» **Your objective**:
Wherever pictures appear in the listing below, leave them out, and copy exactly, and only, everything from the line with "Silent video, 20 frames per second." down to the line with "Lip reading: So".

[[ Records, beginning ]]

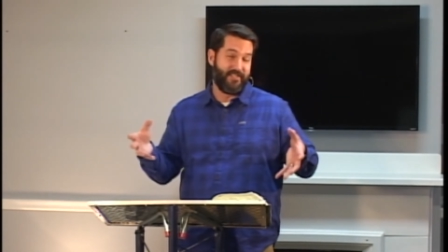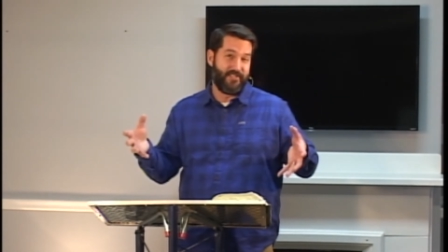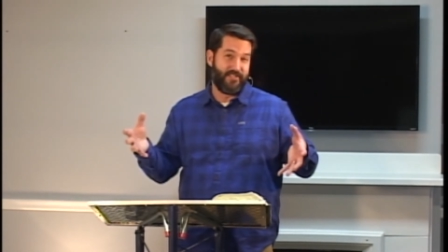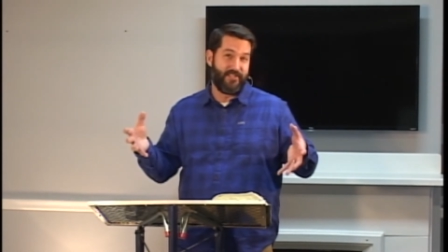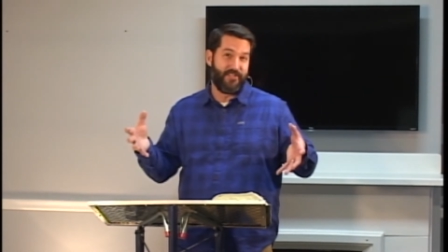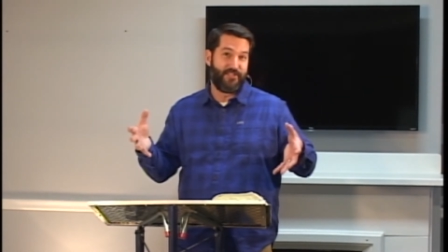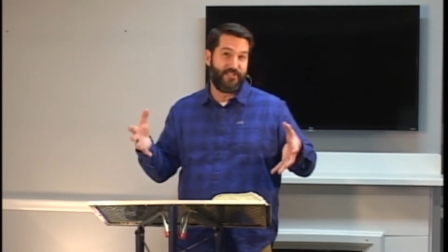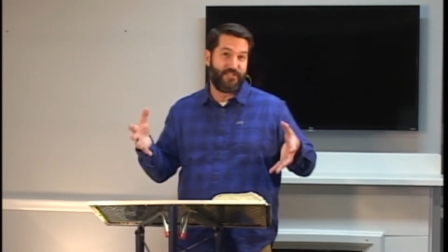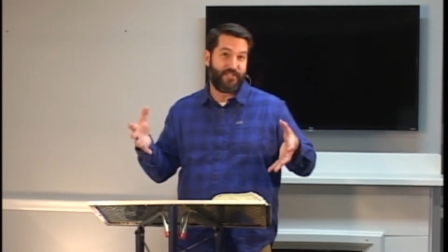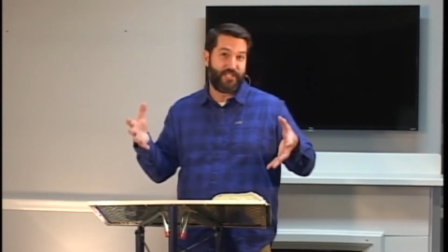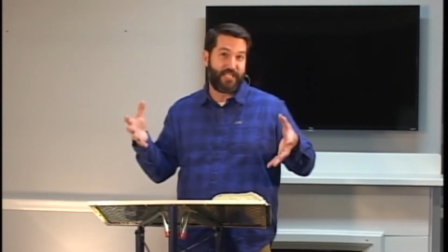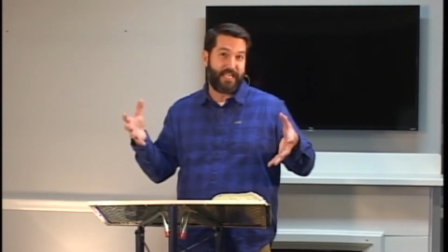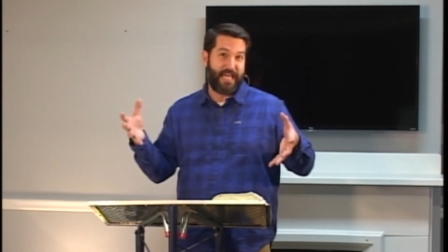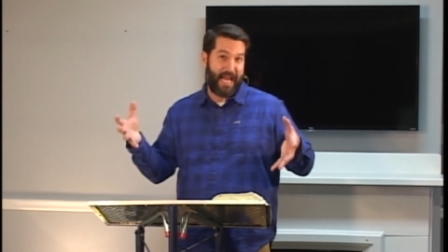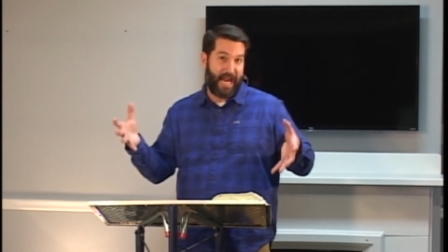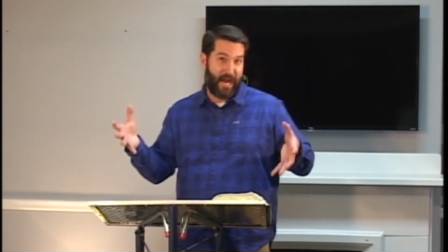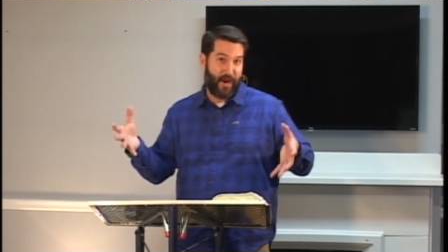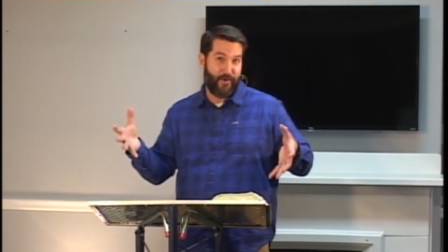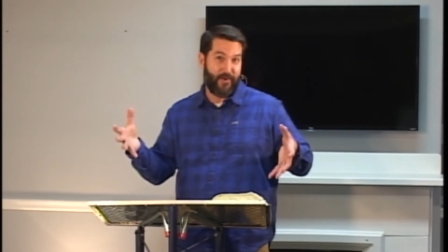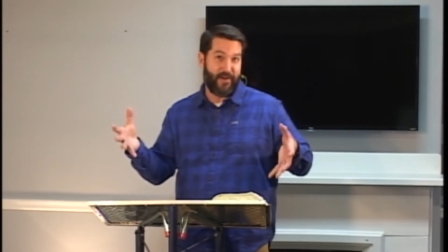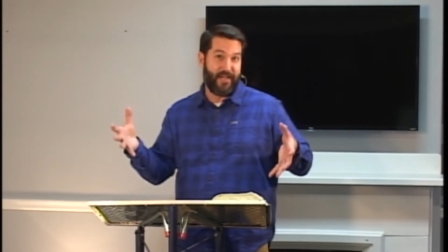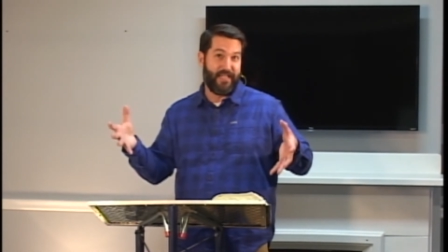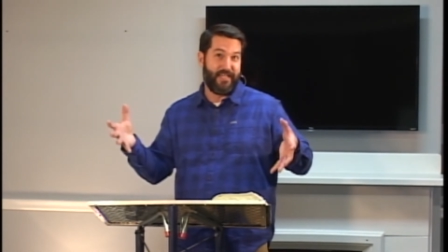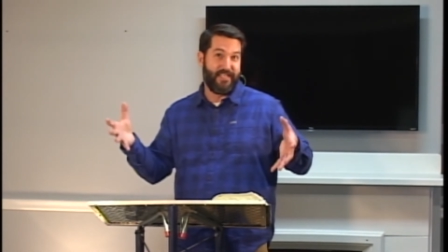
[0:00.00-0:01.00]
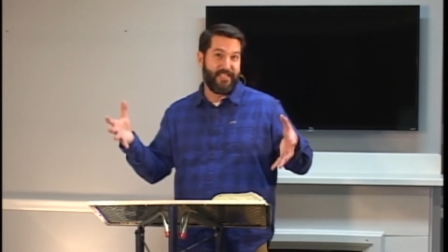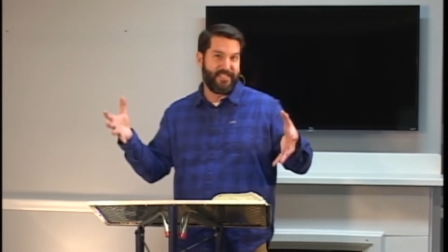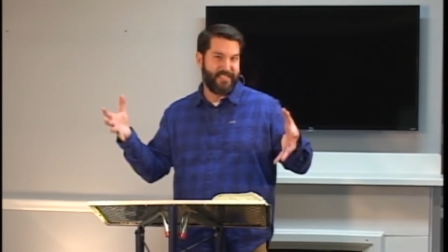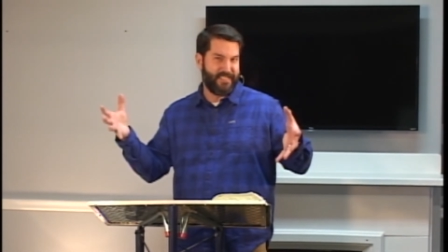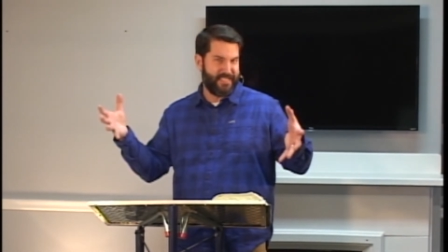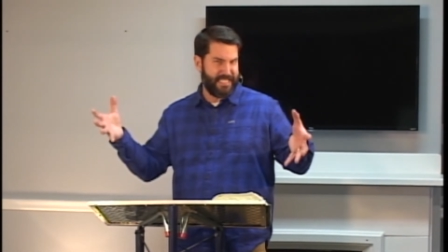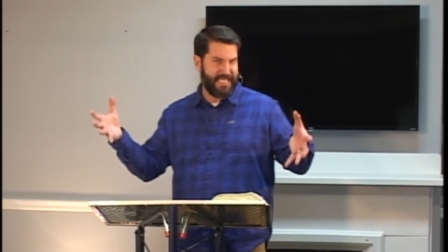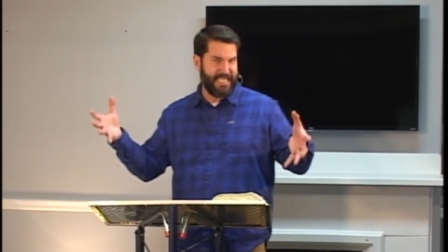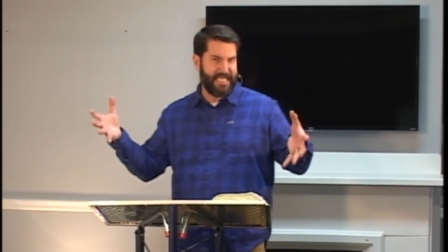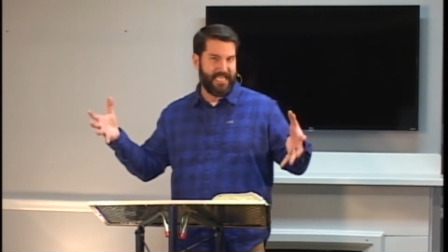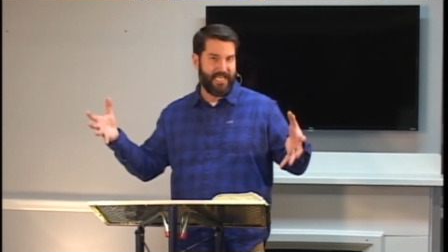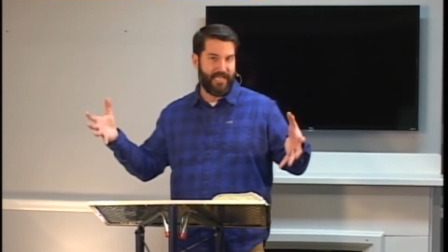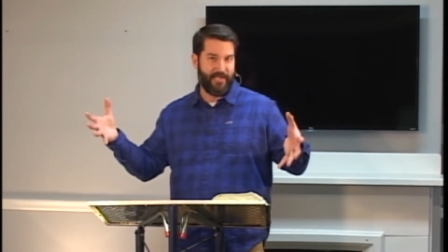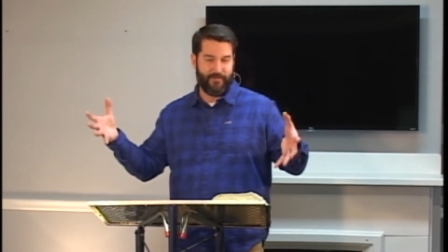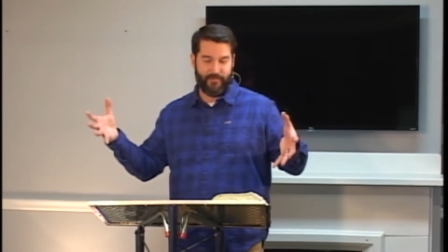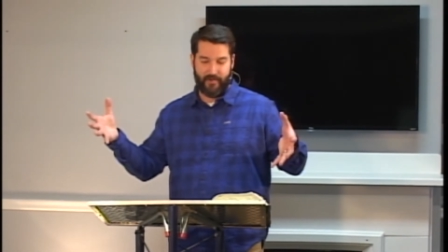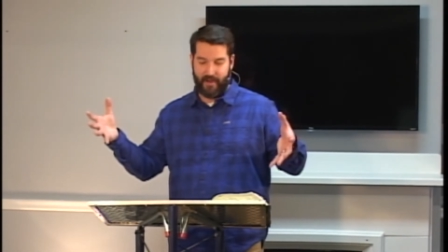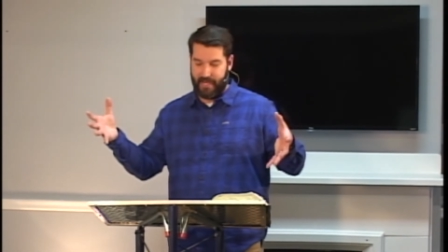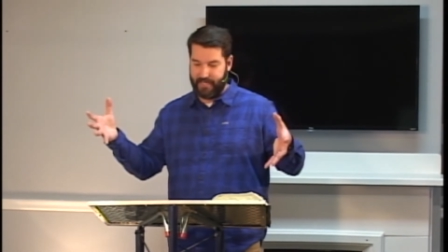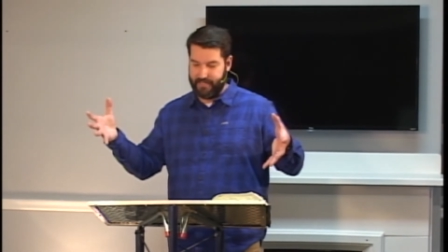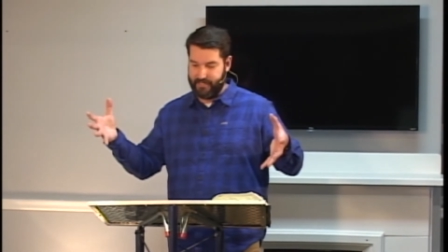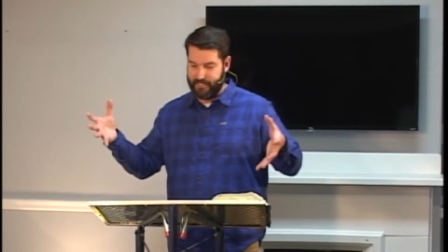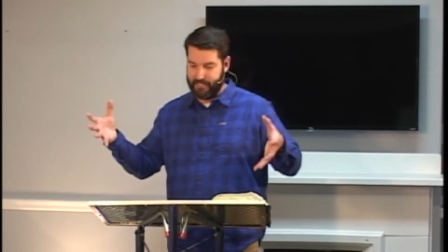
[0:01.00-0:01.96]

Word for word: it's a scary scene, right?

[[ Records, end ]]
[[ Records, beginning ]]

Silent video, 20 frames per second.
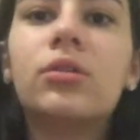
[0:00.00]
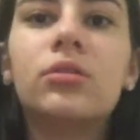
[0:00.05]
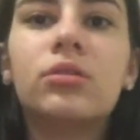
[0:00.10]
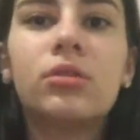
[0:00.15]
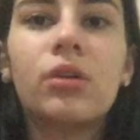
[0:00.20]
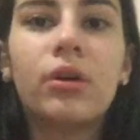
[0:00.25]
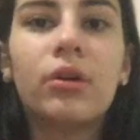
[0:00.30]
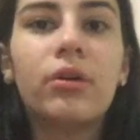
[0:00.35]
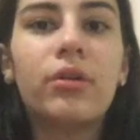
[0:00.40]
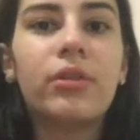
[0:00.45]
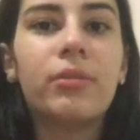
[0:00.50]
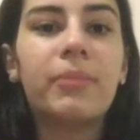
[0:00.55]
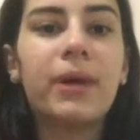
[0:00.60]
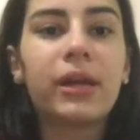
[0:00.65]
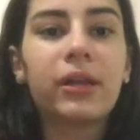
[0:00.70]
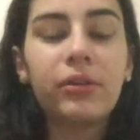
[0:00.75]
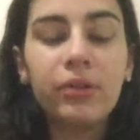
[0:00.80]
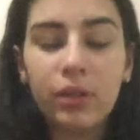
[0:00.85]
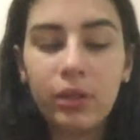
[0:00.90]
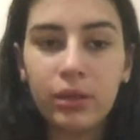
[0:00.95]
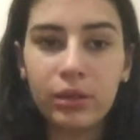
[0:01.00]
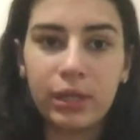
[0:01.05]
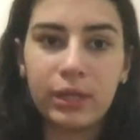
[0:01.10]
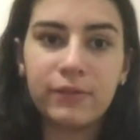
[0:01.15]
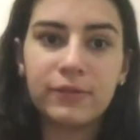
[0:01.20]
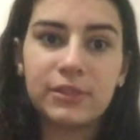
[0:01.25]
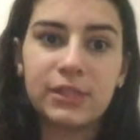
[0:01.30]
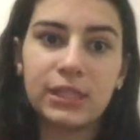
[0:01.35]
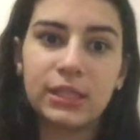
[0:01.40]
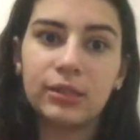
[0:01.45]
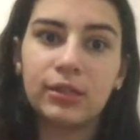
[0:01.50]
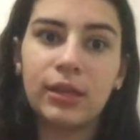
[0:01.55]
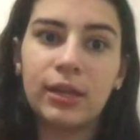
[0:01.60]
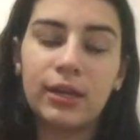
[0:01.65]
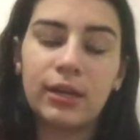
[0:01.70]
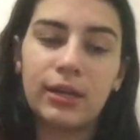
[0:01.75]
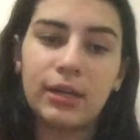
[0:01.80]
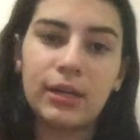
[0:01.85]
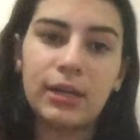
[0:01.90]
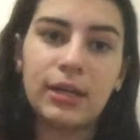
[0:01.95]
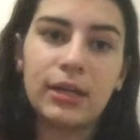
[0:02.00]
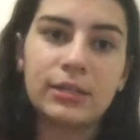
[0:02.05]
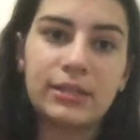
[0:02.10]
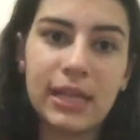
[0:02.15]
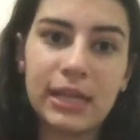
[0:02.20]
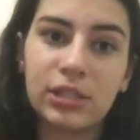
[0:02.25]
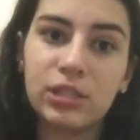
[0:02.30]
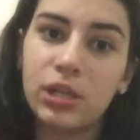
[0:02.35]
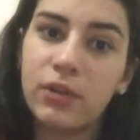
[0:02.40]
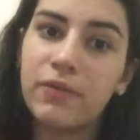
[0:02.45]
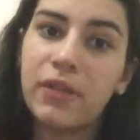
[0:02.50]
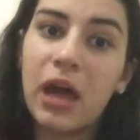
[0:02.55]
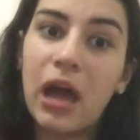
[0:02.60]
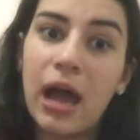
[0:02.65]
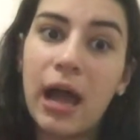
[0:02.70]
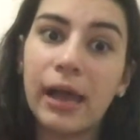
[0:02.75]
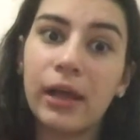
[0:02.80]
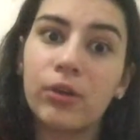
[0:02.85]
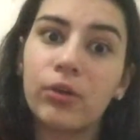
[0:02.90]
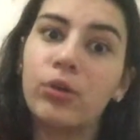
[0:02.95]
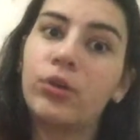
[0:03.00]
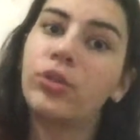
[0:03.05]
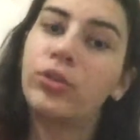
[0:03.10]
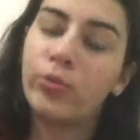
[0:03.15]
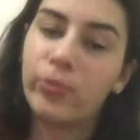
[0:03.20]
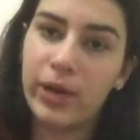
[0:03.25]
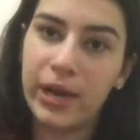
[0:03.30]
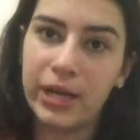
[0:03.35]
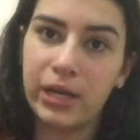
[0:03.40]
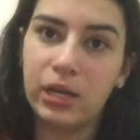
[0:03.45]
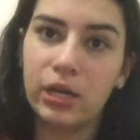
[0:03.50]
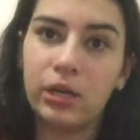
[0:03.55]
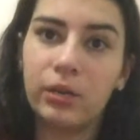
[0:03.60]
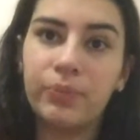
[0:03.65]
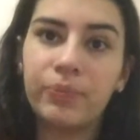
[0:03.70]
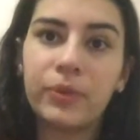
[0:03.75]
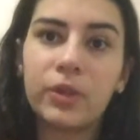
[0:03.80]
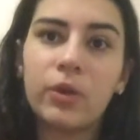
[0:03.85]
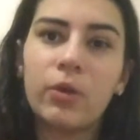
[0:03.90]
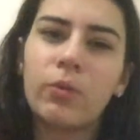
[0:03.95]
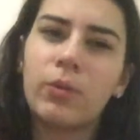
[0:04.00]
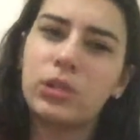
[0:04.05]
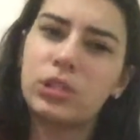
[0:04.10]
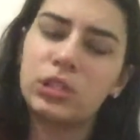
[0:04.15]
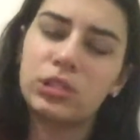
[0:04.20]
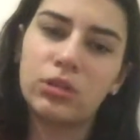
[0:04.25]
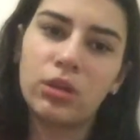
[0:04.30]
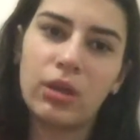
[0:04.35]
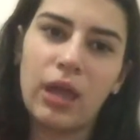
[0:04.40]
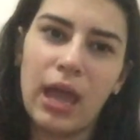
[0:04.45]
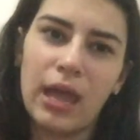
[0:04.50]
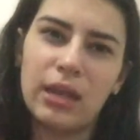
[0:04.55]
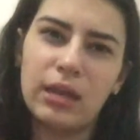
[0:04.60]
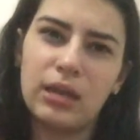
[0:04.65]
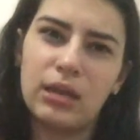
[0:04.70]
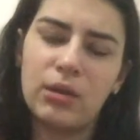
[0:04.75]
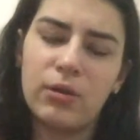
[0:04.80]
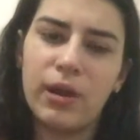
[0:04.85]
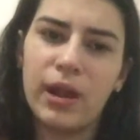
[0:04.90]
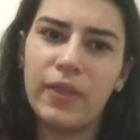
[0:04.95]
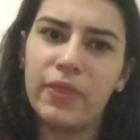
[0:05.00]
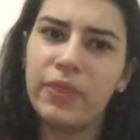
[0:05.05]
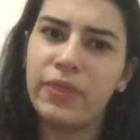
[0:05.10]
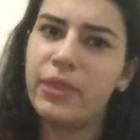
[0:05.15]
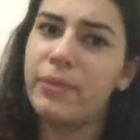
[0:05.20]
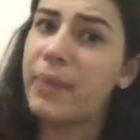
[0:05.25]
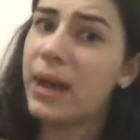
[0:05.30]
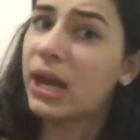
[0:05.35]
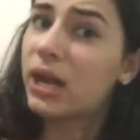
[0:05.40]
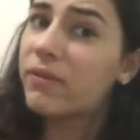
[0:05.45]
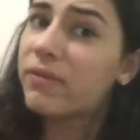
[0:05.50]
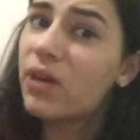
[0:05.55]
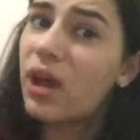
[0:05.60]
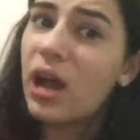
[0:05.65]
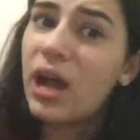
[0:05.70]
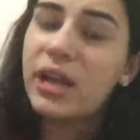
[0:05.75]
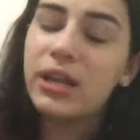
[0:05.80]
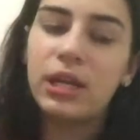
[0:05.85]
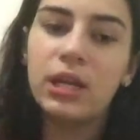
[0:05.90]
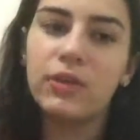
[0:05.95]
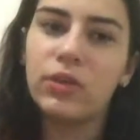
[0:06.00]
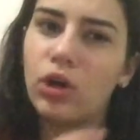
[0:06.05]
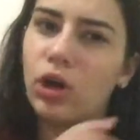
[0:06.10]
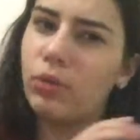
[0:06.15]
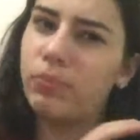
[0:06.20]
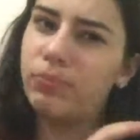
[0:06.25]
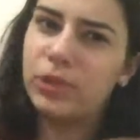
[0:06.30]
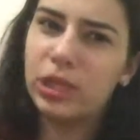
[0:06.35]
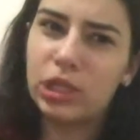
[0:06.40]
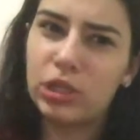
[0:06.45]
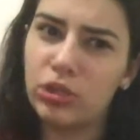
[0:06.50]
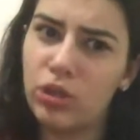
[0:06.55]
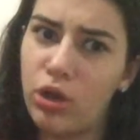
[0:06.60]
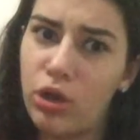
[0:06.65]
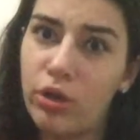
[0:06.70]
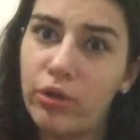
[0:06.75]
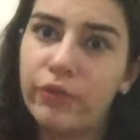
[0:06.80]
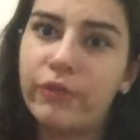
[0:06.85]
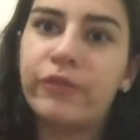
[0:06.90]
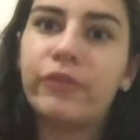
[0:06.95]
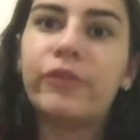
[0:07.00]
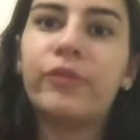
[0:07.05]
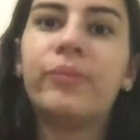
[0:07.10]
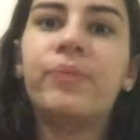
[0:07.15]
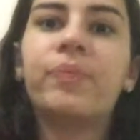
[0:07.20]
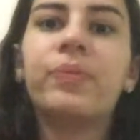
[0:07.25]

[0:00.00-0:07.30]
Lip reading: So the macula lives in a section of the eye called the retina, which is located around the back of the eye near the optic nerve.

[[ Records, end ]]

» **Solution to the problem**:
Silent video, 20 frames per second.
[0:00.00]
[0:00.05]
[0:00.10]
[0:00.15]
[0:00.20]
[0:00.25]
[0:00.30]
[0:00.35]
[0:00.40]
[0:00.45]
[0:00.50]
[0:00.55]
[0:00.60]
[0:00.65]
[0:00.70]
[0:00.75]
[0:00.80]
[0:00.85]
[0:00.90]
[0:00.95]
[0:01.00]
[0:01.05]
[0:01.10]
[0:01.15]
[0:01.20]
[0:01.25]
[0:01.30]
[0:01.35]
[0:01.40]
[0:01.45]
[0:01.50]
[0:01.55]
[0:01.60]
[0:01.65]
[0:01.70]
[0:01.75]
[0:01.80]
[0:01.85]
[0:01.90]
[0:01.95]
[0:02.00]
[0:02.05]
[0:02.10]
[0:02.15]
[0:02.20]
[0:02.25]
[0:02.30]
[0:02.35]
[0:02.40]
[0:02.45]
[0:02.50]
[0:02.55]
[0:02.60]
[0:02.65]
[0:02.70]
[0:02.75]
[0:02.80]
[0:02.85]
[0:02.90]
[0:02.95]
[0:03.00]
[0:03.05]
[0:03.10]
[0:03.15]
[0:03.20]
[0:03.25]
[0:03.30]
[0:03.35]
[0:03.40]
[0:03.45]
[0:03.50]
[0:03.55]
[0:03.60]
[0:03.65]
[0:03.70]
[0:03.75]
[0:03.80]
[0:03.85]
[0:03.90]
[0:03.95]
[0:04.00]
[0:04.05]
[0:04.10]
[0:04.15]
[0:04.20]
[0:04.25]
[0:04.30]
[0:04.35]
[0:04.40]
[0:04.45]
[0:04.50]
[0:04.55]
[0:04.60]
[0:04.65]
[0:04.70]
[0:04.75]
[0:04.80]
[0:04.85]
[0:04.90]
[0:04.95]
[0:05.00]
[0:05.05]
[0:05.10]
[0:05.15]
[0:05.20]
[0:05.25]
[0:05.30]
[0:05.35]
[0:05.40]
[0:05.45]
[0:05.50]
[0:05.55]
[0:05.60]
[0:05.65]
[0:05.70]
[0:05.75]
[0:05.80]
[0:05.85]
[0:05.90]
[0:05.95]
[0:06.00]
[0:06.05]
[0:06.10]
[0:06.15]
[0:06.20]
[0:06.25]
[0:06.30]
[0:06.35]
[0:06.40]
[0:06.45]
[0:06.50]
[0:06.55]
[0:06.60]
[0:06.65]
[0:06.70]
[0:06.75]
[0:06.80]
[0:06.85]
[0:06.90]
[0:06.95]
[0:07.00]
[0:07.05]
[0:07.10]
[0:07.15]
[0:07.20]
[0:07.25]

[0:00.00-0:07.30]
Lip reading: So the macula lives in a section of the eye called the retina, which is located around the back of the eye near the optic nerve.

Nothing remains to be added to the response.